The Director, Information Security is a highly technical role focused on directing, leading, inspiring, innovating and overseeing the Cyber Defense Engineering, Detection & Response Platform Engineering, Identity & Access Management Engineering, Incident Response, and Threat Hunting teams for Thrivent’s Information Security department. This role should have experience in risk analysis and the ability to communicate to IT partners and business areas based on risk. The Director, Information Security will report to the Chief Information Security Officer (CISO) and provide both tactical and strategic guidance on security practices. The Director is expected to have hands-on technical expertise in the areas of information security solutions architecture, security event management, intrusion detection & remediation, perimeter security, and cybersecurity incident response. The Director, Information is responsible for directing the day to day operations of the Information Security Program.

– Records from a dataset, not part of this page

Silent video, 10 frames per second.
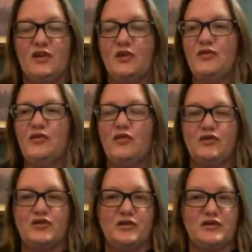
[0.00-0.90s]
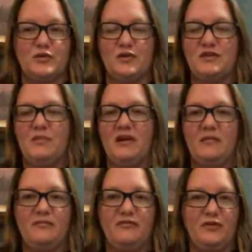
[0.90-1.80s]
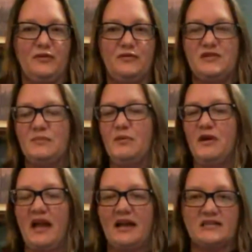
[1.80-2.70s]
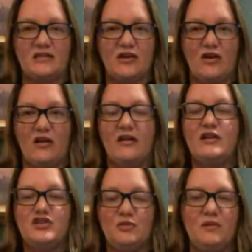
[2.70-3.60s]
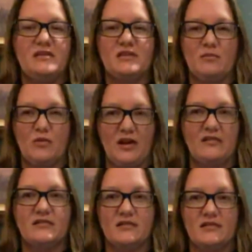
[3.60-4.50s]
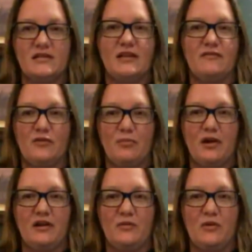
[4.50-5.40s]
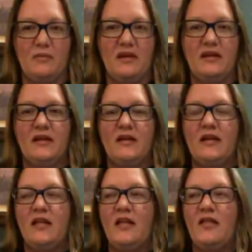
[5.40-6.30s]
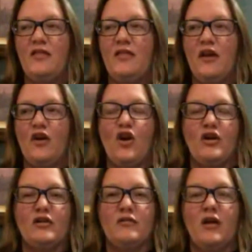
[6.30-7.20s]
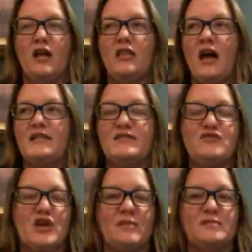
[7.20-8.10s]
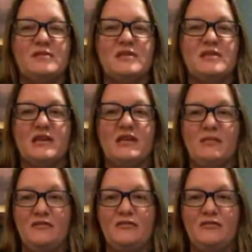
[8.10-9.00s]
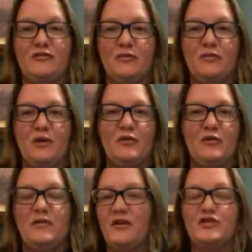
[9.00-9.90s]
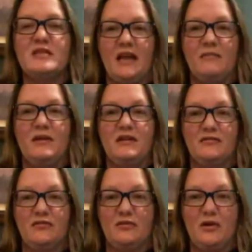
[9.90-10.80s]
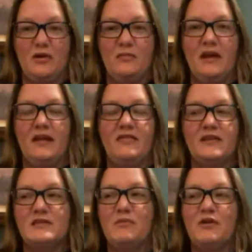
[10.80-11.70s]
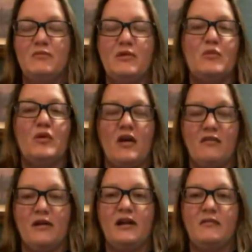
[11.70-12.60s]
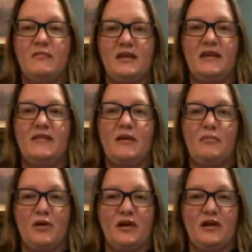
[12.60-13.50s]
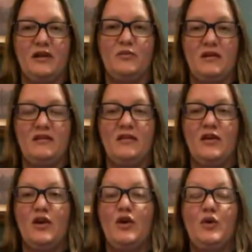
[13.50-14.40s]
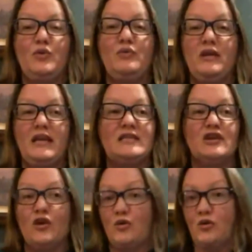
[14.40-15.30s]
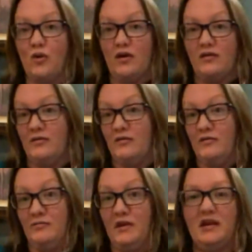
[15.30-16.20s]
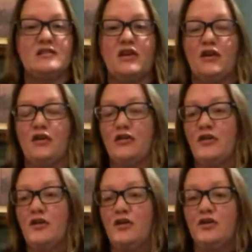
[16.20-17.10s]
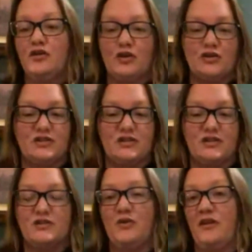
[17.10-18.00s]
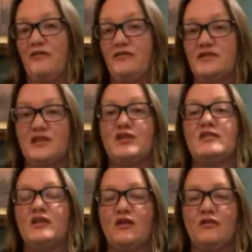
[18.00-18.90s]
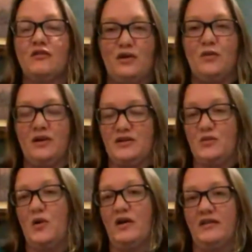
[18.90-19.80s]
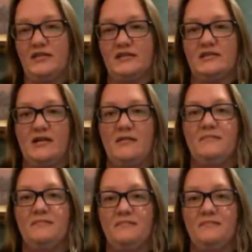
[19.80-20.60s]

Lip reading: to go to the grocery store, to pick up food, to put gas in the car, it should be someone else instead of the pregnant woman. There are lots of jobs that can be done from home, but there are jobs that can't be done from home. And at this moment, we're not recommending that pregnant women who need to go to work because they're nurses or their physicians avoid going to work at this time.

The Director, Information Security, has overall responsibility for overseeing more than one team or function and fostering relationships and partnerships with IT, Privacy Office, and business. Serves a lead role in developing information security strategy and proactively leads the advancement of security and business technology solutions for Thrivent.
Travel up 15-20% aligned to corporate travel policy.
Job Duties and Responsibilities
- This role will drive the development, implementation and monitoring of a comprehensive enterprise information security engineering and operations, identity and access management, and incident response teams
- Proven thought-leadership across Information Security engineering focus areas; Cyber Defense and Identity & Access Management.
- Extensive experience in Incident Response and Identity & Access Management
- Experience using quantitative risk analysis.
- Leads strategic planning, development, delivery and operation of systems and solutions that meet business goals and objectives. Uses business and technical knowledge to effectively provide overall leadership, coaching, insights and direction to the areas supported
- Manage the process of gathering, analyzing and assessing the current and future threat landscape, as well as providing the company with a realistic overview of risk and threats in the enterprise
- Develop KPIs for measuring and improving the effectiveness of the overall information security program.
- Advises executive management team on critical security issues and recommends risk reduction solutions.
- Oversee the evaluation, selection, and implementation of information security solutions that are innovative, minimize risk, and cost-effective.
- Builds and maintains a high-performing team; selects, develops, coaches, rewards and recognizes team members
- Establishes goals and objectives for each area aligned to the goals and objectives of the division and the business areas supported
- Remain informed on trends, threats, capabilities and issues in the security industry, including current and emerging threat and technologies.
- Lead the detection, response, and reporting to information security incidents
- Assist CISO in preparing briefings and executive level reports (e.g., Board, Audit, and Risk Committees).
- Effectively manages operating expenses, capital spending and project budgets associated with areas of accountability
- Utilizes negotiation and persuasion to influence decision making
- Directs and manages the work of internal staff, consultants, contractors and external vendors to effectively deliver multiple large-scale projects and service solutions.
- Leads and executes on complex initiatives and solutions that VPs have deemed as important.
Required Job Qualifications
- Bachelor’s degree or equivalent experience (Business, IT, Computer Science, Math, Engineering or related field)
- 10+ years business/IT experience in progressively responsible roles
- 5+ years of leadership/management experience
- Demonstrated domain expertise in the following Information Security programs areas: Identity & Access Management, Threat Management, Incident Management and/or Security Engineering & Operations
- Demonstrate ability to conduct and drive decisions with a risk-based approach.
- Prior leadership experience in a director level or equivalent role with broad functional accountability
- Professional security management certification, such as Certified Information Systems Security Professional (CISSP), Certified Information Security Manager (CISM), Certified Information Systems Auditor (CISA), or other similar credentials
- Strong understanding of National Institute of Standards and Technology (NIST) Cyber Security Standard (CSF)
- Excellent knowledge of information security technology, cloud technologies, such as firewalls, intrusion detection systems (IDS), data loss protection (DLP), identity & access management (IAM), anti-malware, and SIEM technologies.
- Experience in ServiceNow applications (e.g., Vulnerability Response, GRC, Vendor Risk Management, Issues Management)
- Experience with and understanding of emerging technologies and their impact on enterprise architectures:
- Have well developed change management skills; be effective in working across organizational boundaries to build a case for change, and to execute on the change plan - from strategy through to ongoing operation and process improvement.
- Able to operate at advanced level of written and spoken communications; write and speak effectively and with impact and ability to influence change.
Thrivent provides Equal Employment Opportunity (EEO) without regard to race, religion, color, sex, gender identity, sexual orientation, pregnancy, national origin, age, disability, marital status, citizenship status, military or veteran status, genetic information, or any other status protected by applicable local, state, or federal law. This policy applies to all employees and job applicants.